There is one. There was a large pro-life women’s group composed of many Black and Latino women, which was good for their optics. We worked with this home where you could go in while you were pregnant, and then they would adopt your baby from there. On Fridays and weekends, we would go to the Southwest Clinic in Dallas, one of the abortion providers. We let people know choosing adoption is the loving option.
There was a young Black couple there who had an appointment. They already had three kids, they just couldn’t make it financially. So [one activist] goes and speaks to the girl, and she’s [pushing] to get them in the home to place for adoption. And I said, “Why would you do that? Why would you separate this mom from those three kids and her boyfriend?” She said, “You think those three kids are more worthy of life than her next child?” I said, “Yes, you don’t know what it’s like being poor.” And she said, “Theresa, you don’t understand. We’re saving lives here. And if you’re so shortsighted, you shouldn’t do this.” That girl and her boyfriend left. They didn’t complete their appointment.

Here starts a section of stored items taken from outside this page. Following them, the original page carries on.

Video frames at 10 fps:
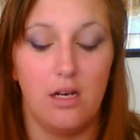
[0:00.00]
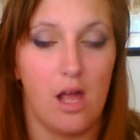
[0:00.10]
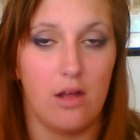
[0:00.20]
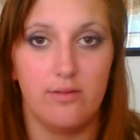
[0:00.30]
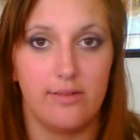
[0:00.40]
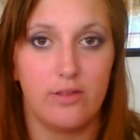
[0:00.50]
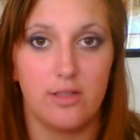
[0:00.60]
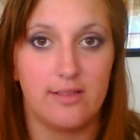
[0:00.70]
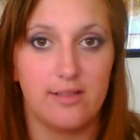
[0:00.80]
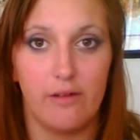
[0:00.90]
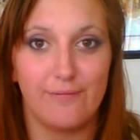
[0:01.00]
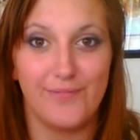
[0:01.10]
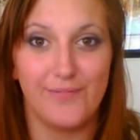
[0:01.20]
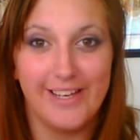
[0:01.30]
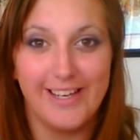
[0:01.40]
loads of good stuff.
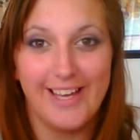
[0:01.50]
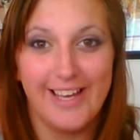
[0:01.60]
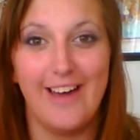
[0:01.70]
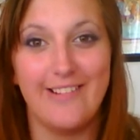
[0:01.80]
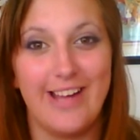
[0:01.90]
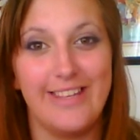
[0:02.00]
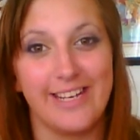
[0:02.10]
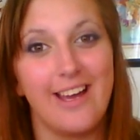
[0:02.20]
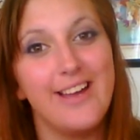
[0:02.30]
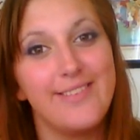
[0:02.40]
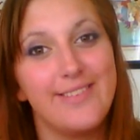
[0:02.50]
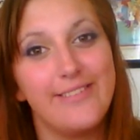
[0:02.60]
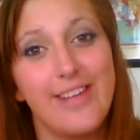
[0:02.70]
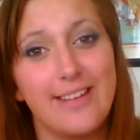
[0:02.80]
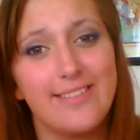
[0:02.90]
All right then, guys.
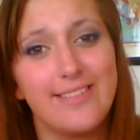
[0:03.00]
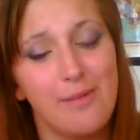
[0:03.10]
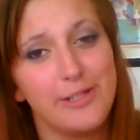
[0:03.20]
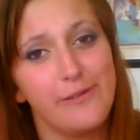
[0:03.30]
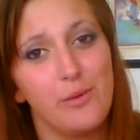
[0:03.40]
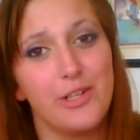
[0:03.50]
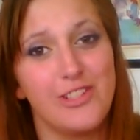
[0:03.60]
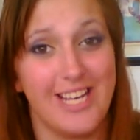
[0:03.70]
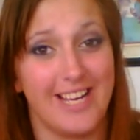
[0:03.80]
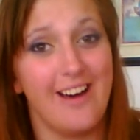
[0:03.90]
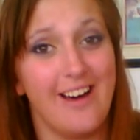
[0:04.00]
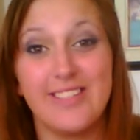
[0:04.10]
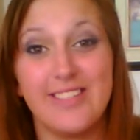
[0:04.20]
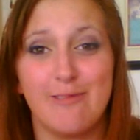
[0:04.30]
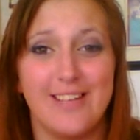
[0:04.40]
Thanks so much for watching.
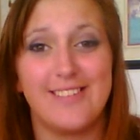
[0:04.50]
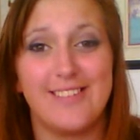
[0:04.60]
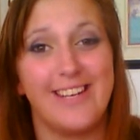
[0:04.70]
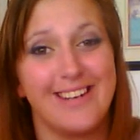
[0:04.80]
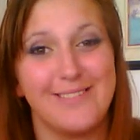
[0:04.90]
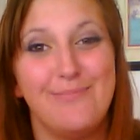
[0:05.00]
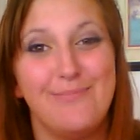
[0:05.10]
I'll see you really soon.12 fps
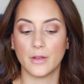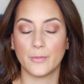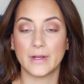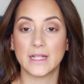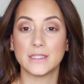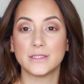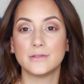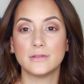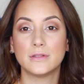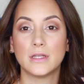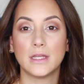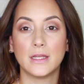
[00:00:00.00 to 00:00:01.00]
What I
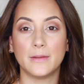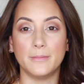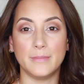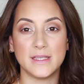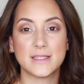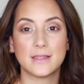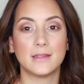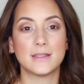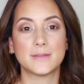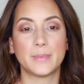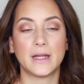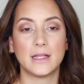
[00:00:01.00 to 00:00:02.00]
do miss in
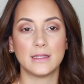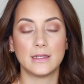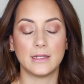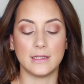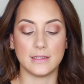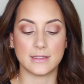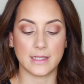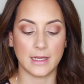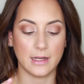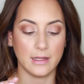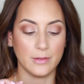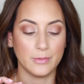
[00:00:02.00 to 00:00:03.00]
this palette is
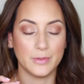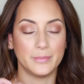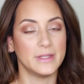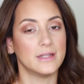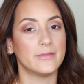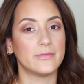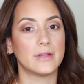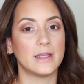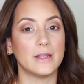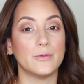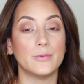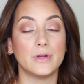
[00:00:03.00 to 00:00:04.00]
that it would
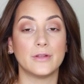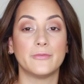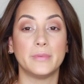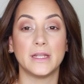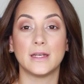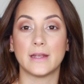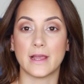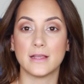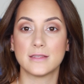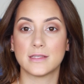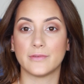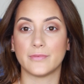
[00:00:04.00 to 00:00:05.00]
have been
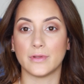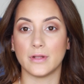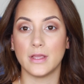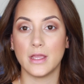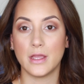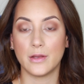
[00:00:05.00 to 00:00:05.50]
nice if it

How do you explain how you got pulled into a movement you disagree with?
I wanted to be accepted in the church. I wanted to be made good. I was a high school dropout who got pregnant at 17. I had been sexually abused by multiple men for many years. I was a working-class girl who grew up in a poor community, who needed to be made for more. And the only way we knew how, then, was if the church accepted us and elevated us.

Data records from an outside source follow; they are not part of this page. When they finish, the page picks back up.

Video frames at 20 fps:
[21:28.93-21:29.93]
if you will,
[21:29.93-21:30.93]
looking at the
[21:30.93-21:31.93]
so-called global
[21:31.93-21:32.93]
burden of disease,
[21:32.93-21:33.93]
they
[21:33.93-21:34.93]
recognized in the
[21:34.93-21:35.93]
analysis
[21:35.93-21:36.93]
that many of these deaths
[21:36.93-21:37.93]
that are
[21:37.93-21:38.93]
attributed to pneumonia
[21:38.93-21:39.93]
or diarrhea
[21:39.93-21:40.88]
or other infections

How long did you work at the CPCs?
I worked with a CPC for five years. At the very end, I was one of the youth leaders in our church. When one of the parents spoke with me about their child, I very bluntly told them that they needed to consider birth control. That parent, of course, was not happy with that response. That was brought to my pastor at that time. My pastor told me, “Look, Theresa, we know you push boundaries, but you need to understand that this is not going to change anyone’s opinion. Either you ride with that, or you leave leadership.” I decided to leave. This was seven years ago. And soon thereafter, I left church altogether. I had done all that I could.
How do you feel when you look back on your time in the pro-life movement?
I hate that I made signs. I hate that I went to pro-life marches and rallies, I hate that I stood in front of that clinic and told people that they should only have one option. But I hope that at least my time in the CPC movement and in the churches, if I can tell those stories, can contribute to a larger conversation.